Task data -

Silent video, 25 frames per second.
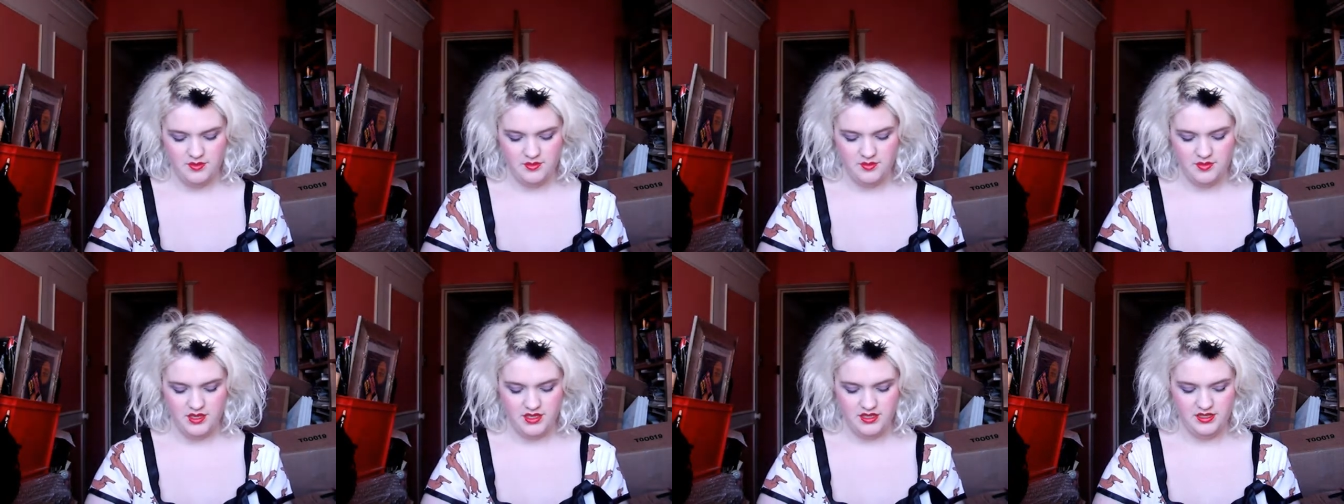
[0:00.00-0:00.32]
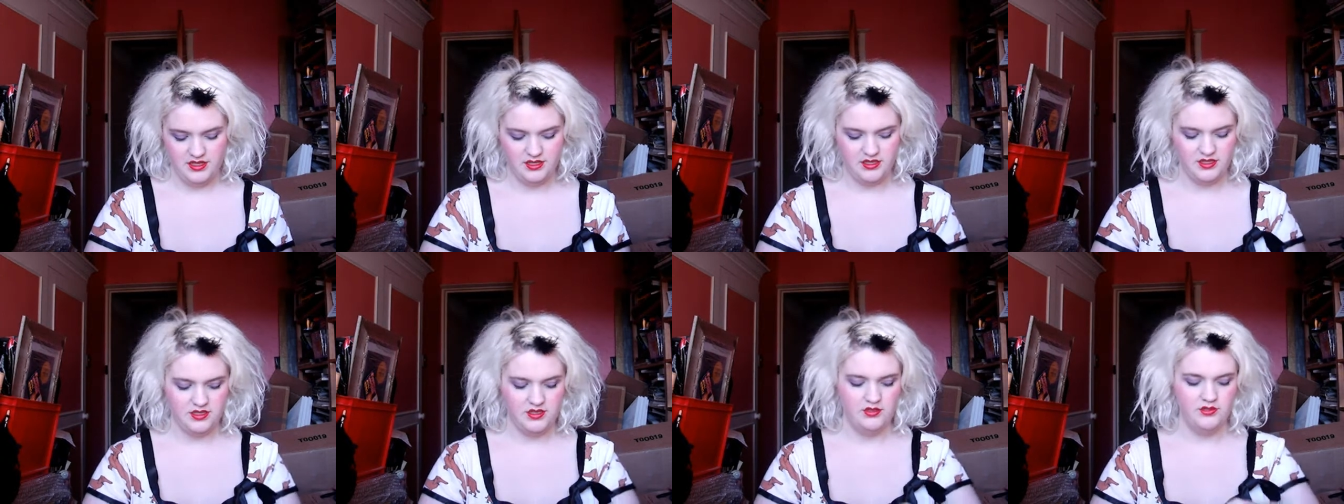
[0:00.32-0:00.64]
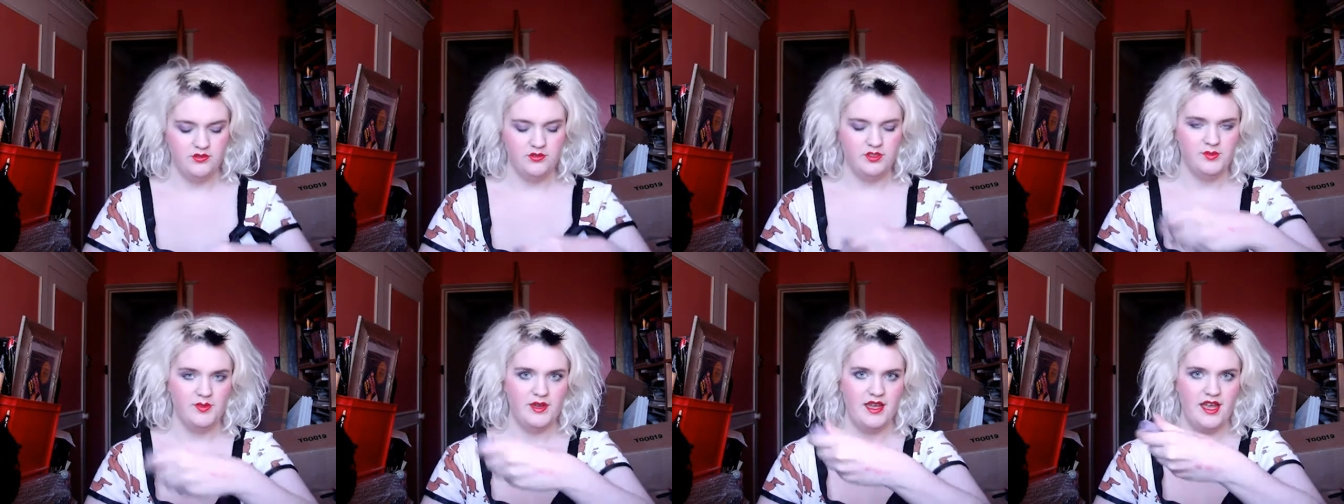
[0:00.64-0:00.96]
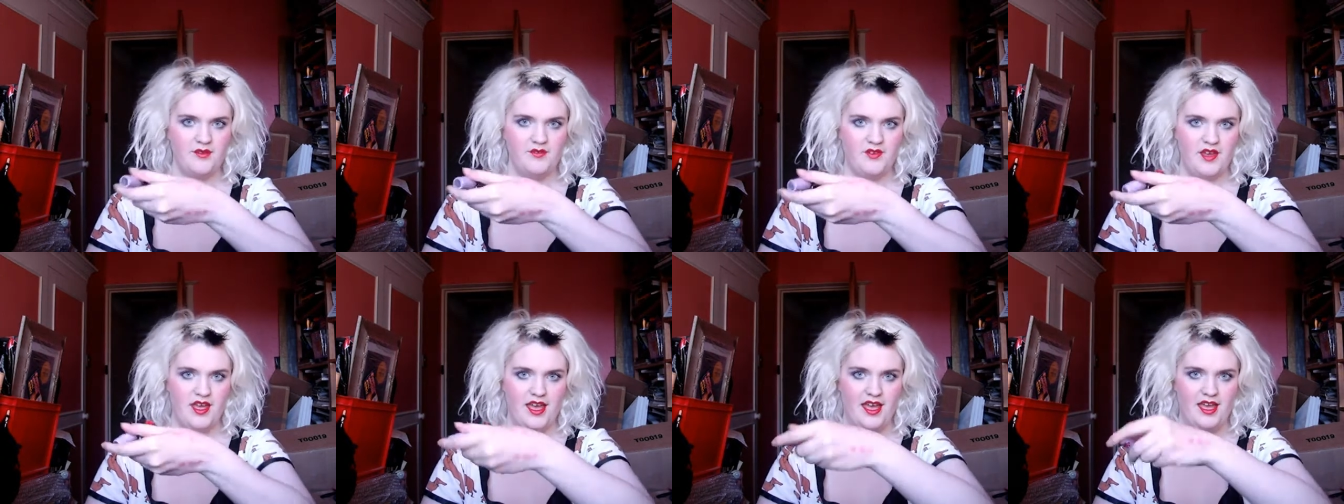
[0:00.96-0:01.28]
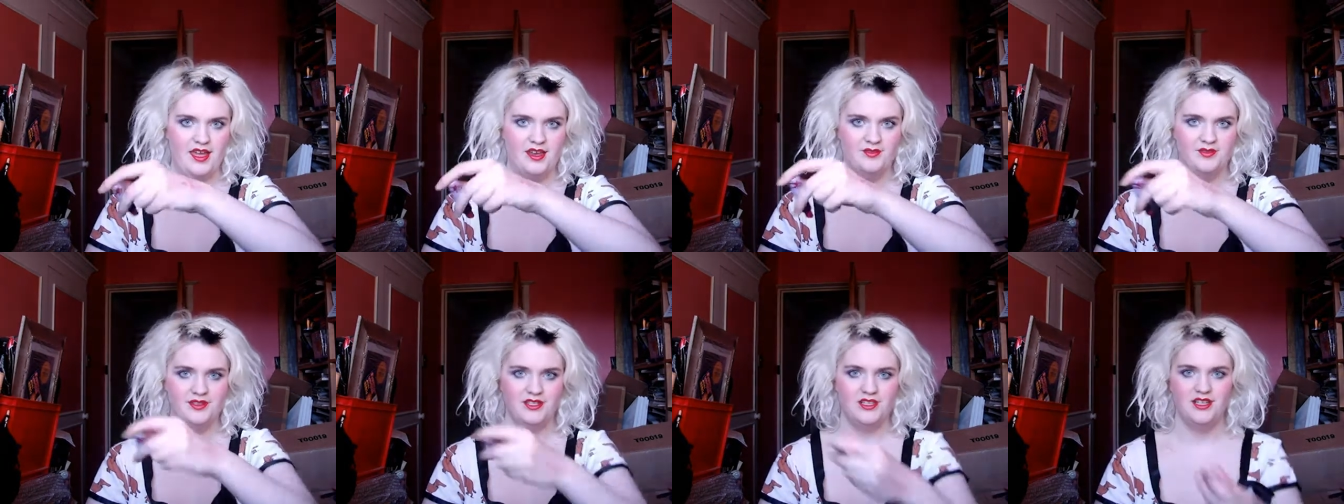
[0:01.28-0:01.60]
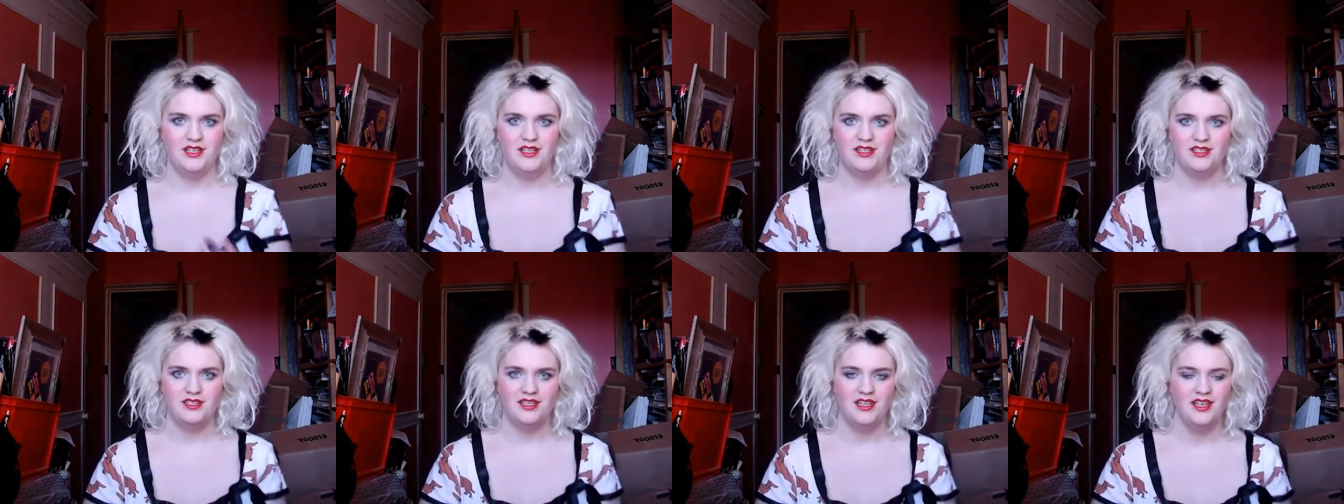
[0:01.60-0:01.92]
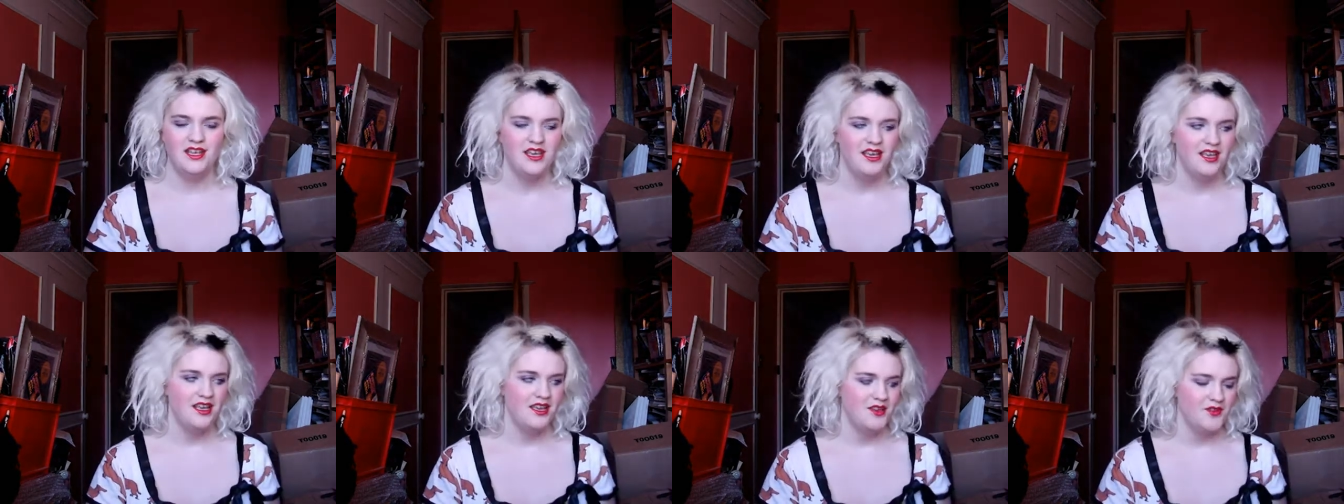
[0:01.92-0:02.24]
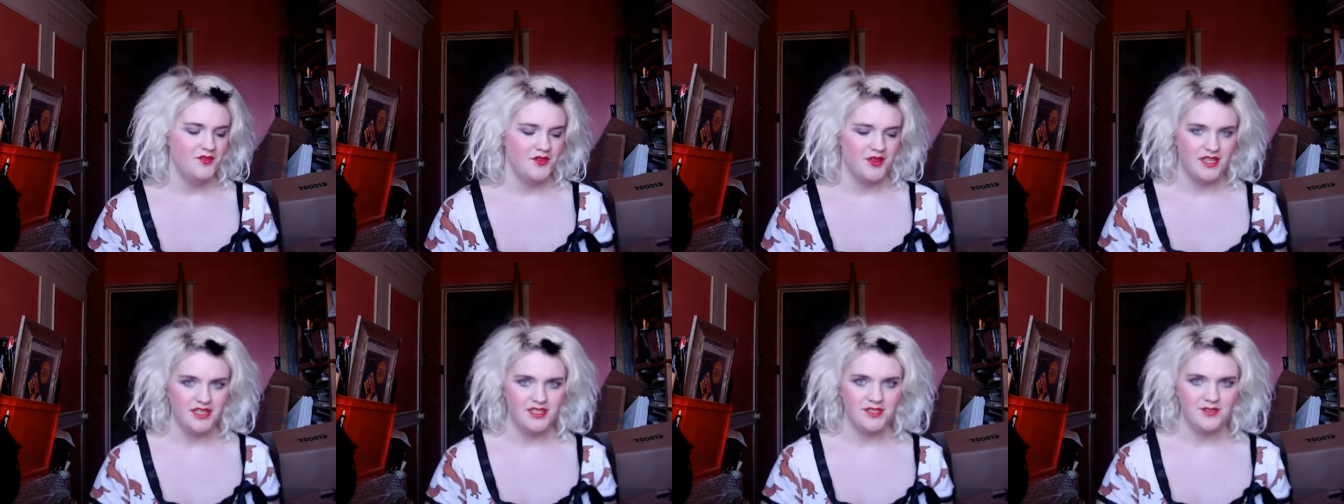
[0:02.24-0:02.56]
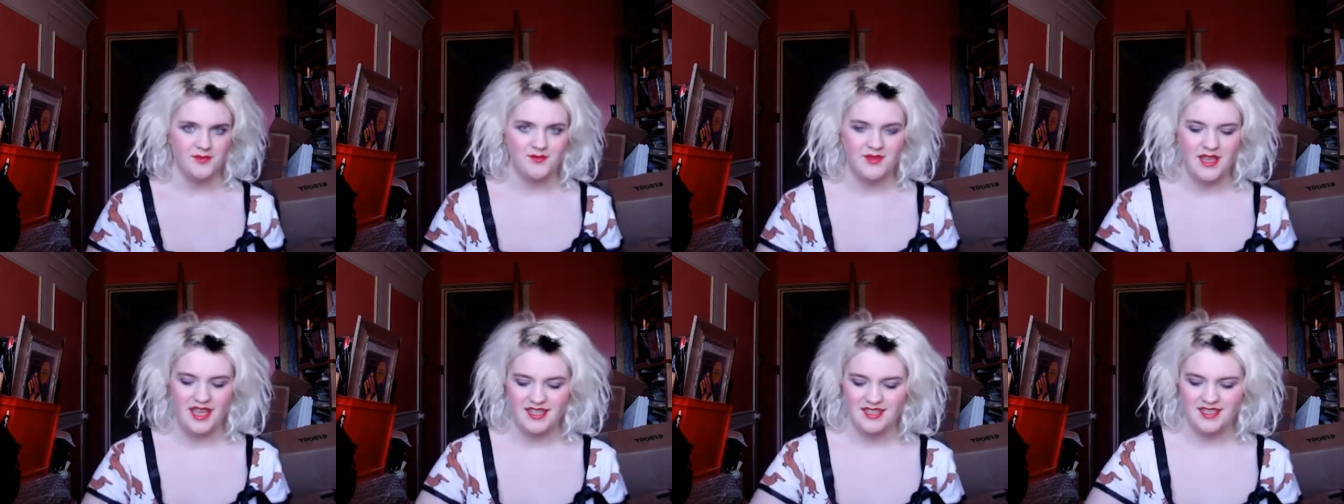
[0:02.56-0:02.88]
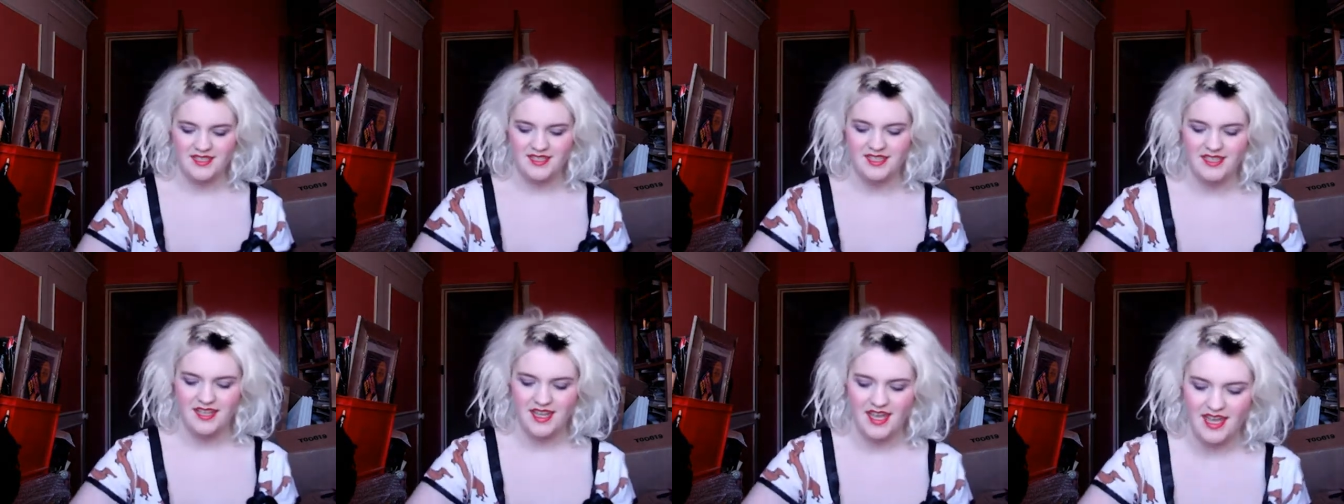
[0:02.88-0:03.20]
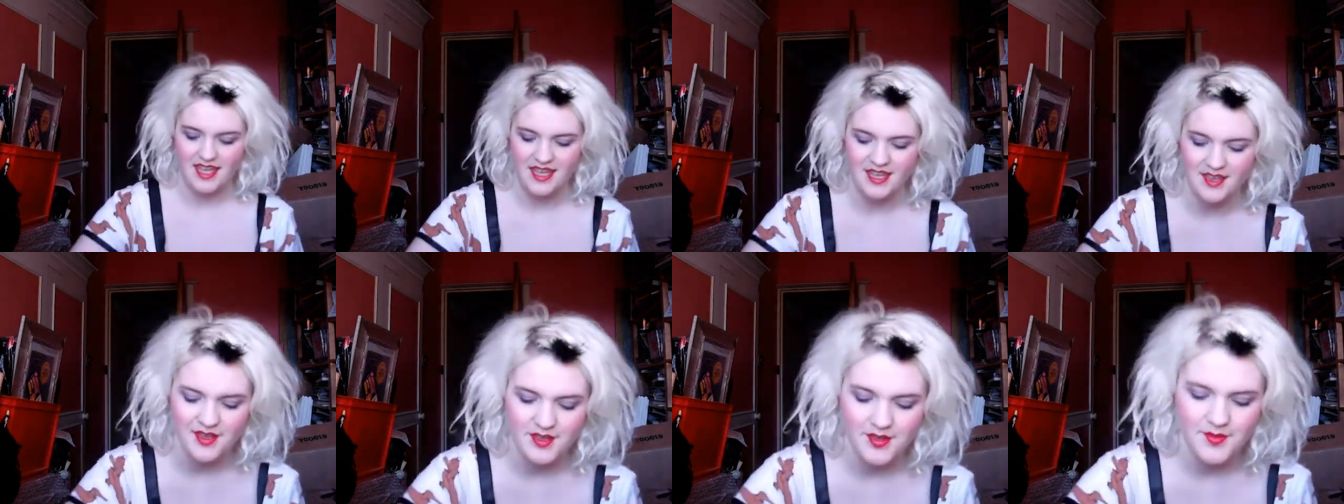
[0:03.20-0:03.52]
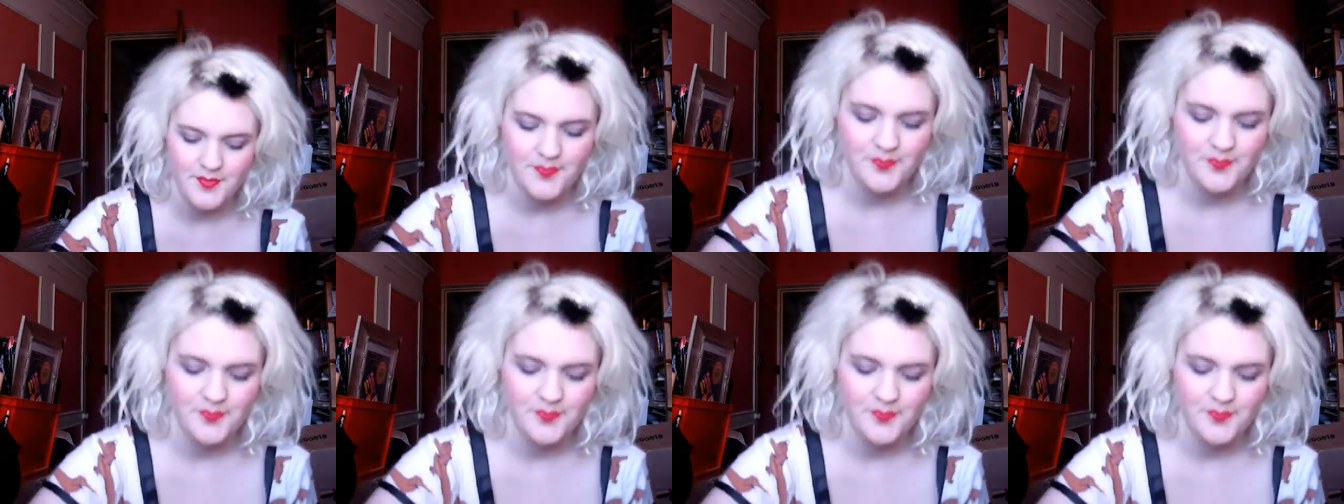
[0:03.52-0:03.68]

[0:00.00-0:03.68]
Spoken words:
Please excuse my other hand, which still has things from yesterday.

Task goal - Copy exactly and only this span: the line with "[0:03.20-0:03.52]" through the final line of the entries, both ends included, with the pictures left out.

Response -
[0:03.20-0:03.52]
[0:03.52-0:03.68]

[0:00.00-0:03.68]
Spoken words:
Please excuse my other hand, which still has things from yesterday.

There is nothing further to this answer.